The hierarchy variable is used to determine to location of a page in your site’s hierarchy or page structure. Hierarchy reflect the natural organization of the site. The hierarchy variable is mostly useful for sites that have many levels in the site structure. For example: a media site may have four levels to the Sports section: Sports, Local Sports, Baseball, Red Sox. If someone visits the Baseball page, then Sports, Local Sports and Baseball will all reflect that visits.

The following example show how the hierarchy variable can be used:
- s.hier1 = “Sports, Local Sports, Baseball, Red Sox”;
- s.hier1 = “Electronics | Home Electronics | DVD Players”;
- s.hier1 = + “|” + s.prop1;

In the first example above, hierarchy 1 has four levels: Sports, Local Sports, Baseball and Red Sox.

A store section of a site might be broken in to pages for Men’s clothing and Women’s clothing, and then broken up further into page for shoes and pants, etc.

The following items are limitations or “gotchas” that you need to keep in mind when working with hierarchies.

  • The maximum length of each hierarchy level is 255 characters. Each portion is limited to 255 characters, and the total for the entire variable is also 255 characters. The length of any individual level should be clipped to 255 divided by the number of elements plus one (to account for the delimiter character between levels).
  • Strip delimiters from hierarchy level names.
  • No blank beginning, middle, or ending levels, which create a “blank” level of the hierarchy, reported as “Unspecified” in the reports, as shown in the following example:
“,Level 2, Level 3”;
“Level 1, , Level 3”;
“Level 1,Level 2”;

Be consistent in spacing (different spacing will cause different entries in the report)
(“Level 1 |Level 2”);

Correctly coding the Hierarchy variable allows for a very useful was in the reports to drill down and see how much traffic, including de-duplicated uniques, came to a section of your site. This tree-type view of your page structure is available nowhere else in Site Catalyst

If you have different ways to cut your site into hierarchical views, you can use more than one hierarchy variable. There are five different hierarchies available in Site Catalyst, each having its own settings and character length. You simply use the number 1-5 with the s.hier variable.
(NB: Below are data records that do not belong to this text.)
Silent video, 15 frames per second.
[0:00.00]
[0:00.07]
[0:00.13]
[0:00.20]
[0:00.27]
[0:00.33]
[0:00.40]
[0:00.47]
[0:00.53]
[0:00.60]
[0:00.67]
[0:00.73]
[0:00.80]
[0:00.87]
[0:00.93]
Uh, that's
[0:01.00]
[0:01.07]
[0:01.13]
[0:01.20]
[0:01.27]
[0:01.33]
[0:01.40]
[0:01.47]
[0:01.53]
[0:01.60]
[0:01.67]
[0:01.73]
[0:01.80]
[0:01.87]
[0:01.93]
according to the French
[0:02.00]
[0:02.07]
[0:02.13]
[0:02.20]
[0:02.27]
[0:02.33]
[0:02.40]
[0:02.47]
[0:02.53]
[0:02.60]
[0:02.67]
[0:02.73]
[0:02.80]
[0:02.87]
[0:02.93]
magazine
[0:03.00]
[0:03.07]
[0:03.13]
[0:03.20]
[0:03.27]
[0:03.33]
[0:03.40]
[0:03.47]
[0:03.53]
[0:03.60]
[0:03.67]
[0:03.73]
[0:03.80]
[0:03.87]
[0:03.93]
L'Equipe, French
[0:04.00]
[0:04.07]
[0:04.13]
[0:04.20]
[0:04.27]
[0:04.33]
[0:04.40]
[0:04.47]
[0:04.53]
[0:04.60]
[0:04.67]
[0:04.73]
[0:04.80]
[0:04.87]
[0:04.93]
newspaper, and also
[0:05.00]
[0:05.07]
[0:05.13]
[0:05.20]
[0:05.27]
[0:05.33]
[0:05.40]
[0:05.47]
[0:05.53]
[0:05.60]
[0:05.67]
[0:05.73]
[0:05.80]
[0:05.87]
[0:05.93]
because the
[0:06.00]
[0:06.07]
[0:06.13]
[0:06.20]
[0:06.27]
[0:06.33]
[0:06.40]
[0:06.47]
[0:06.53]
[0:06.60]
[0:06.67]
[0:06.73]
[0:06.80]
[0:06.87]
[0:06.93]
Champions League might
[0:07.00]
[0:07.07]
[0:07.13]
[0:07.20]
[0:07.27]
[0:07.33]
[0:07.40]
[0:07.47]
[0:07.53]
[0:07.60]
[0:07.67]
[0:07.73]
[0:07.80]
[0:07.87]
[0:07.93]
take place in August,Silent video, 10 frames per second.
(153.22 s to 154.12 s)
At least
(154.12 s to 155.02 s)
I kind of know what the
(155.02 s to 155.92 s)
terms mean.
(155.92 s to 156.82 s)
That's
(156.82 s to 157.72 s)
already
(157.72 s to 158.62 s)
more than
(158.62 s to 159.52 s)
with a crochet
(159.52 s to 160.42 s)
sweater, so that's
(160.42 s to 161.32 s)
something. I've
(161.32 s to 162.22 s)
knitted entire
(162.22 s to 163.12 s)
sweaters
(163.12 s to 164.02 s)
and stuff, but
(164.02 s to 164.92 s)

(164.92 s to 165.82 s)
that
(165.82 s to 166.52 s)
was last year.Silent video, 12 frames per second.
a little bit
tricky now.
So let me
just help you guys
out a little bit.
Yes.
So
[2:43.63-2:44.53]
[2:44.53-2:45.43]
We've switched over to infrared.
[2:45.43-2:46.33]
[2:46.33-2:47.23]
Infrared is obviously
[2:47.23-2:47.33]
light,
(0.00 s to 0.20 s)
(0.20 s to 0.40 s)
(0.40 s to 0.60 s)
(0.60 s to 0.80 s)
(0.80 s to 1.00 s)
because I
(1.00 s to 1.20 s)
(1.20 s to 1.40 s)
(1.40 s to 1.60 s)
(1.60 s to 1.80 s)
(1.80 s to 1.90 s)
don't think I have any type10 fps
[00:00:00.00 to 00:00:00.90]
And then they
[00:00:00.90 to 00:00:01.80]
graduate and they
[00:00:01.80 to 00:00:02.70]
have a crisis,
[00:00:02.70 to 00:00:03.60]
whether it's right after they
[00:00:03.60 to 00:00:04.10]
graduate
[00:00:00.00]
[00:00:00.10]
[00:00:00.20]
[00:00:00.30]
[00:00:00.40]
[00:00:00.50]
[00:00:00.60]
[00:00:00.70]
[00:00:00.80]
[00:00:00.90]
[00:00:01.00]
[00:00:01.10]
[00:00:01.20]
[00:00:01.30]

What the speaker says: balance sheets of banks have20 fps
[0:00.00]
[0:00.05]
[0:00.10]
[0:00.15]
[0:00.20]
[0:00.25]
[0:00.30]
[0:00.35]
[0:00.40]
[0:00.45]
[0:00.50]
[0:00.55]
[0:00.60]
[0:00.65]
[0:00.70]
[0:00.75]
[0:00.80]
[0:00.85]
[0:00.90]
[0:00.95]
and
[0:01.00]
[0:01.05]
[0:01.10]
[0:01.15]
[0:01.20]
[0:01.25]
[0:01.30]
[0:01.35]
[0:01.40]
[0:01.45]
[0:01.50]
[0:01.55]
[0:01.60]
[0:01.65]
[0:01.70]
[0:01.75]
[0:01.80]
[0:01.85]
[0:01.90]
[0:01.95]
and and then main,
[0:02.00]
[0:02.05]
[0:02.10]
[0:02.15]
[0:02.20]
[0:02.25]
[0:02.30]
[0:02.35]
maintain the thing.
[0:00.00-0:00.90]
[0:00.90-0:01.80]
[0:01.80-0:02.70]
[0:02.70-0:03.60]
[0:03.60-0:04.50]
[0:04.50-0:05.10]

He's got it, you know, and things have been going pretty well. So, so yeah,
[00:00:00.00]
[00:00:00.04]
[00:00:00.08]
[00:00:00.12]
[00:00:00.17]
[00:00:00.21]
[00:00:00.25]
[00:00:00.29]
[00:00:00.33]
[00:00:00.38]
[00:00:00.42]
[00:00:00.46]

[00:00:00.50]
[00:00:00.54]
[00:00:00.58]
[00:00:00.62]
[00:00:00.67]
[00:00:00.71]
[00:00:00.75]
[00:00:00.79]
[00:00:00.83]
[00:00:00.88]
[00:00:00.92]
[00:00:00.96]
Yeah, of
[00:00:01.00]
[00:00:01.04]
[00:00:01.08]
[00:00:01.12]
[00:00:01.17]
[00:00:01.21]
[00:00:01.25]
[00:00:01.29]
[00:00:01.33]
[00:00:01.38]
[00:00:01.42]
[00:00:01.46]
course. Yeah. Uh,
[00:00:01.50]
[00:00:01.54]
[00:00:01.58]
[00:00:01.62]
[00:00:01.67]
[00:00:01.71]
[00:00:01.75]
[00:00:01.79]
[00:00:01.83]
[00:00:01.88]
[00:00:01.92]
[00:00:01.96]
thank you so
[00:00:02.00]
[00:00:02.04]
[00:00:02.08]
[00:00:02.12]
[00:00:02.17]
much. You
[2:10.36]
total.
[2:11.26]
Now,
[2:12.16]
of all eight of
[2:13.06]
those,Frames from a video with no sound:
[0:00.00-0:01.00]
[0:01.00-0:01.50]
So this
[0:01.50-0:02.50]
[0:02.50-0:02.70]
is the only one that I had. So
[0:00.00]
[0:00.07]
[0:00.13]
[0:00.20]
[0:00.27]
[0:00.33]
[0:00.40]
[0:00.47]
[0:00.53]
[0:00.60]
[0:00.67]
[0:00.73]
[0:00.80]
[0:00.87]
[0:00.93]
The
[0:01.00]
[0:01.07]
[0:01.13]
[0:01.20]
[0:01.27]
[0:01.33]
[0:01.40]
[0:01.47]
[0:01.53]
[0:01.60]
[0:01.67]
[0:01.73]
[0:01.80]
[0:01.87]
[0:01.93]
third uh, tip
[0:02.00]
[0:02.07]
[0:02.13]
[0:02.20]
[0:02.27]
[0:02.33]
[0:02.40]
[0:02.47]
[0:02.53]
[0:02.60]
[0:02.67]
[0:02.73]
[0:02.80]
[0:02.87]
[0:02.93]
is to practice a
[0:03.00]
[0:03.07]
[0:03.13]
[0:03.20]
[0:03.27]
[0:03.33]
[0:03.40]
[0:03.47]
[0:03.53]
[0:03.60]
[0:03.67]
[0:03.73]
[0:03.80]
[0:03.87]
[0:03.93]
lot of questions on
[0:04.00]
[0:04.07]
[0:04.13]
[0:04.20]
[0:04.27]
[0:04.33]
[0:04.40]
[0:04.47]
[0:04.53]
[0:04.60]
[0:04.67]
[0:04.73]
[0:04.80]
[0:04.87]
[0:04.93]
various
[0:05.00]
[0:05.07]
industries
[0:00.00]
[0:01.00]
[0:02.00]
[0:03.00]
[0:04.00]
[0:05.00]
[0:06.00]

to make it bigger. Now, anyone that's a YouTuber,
- s.hier1 = “Sports | Seattle Mariners | Standings “;
- s.hier2 = “Sports | Standings | Seattle Mariners”;

In this case, there might have been two logical ways to cut the site into a hierarchy included:

section | team | page type
section | page | team

Using separate hierarchy variables, you can drill down into your site a couple of different ways to see the site usage in different fashions.

Thy pageType variable is used only to designate a 404 Page Not Found Error Page. It only has one possible value, which is “errorPage”. Omniture highly recommends implementing the pageType variable. With the pageType variable, you can discover broken site links and broken referral links. To populate the pageType variable, follow the example bellow on your 404 error page. Do not deviate; the variable is case-sensitive.

- s.pageType = “errorPage”;

By leaving the pageName variable blank, it will default to the URL. This is the one case where you do want that to happen. because having the pageType variable set will cause the URL to be placed into the “Pages Not Found” report in the paths are of Site Catalyst. This will show you all of the pages that people were looking for, so you can see trends to pages that are no longer available.

In addition to the missing page, an icon next to the missing page name will show you the referring pages, so that you can see where any broken links might be hiding.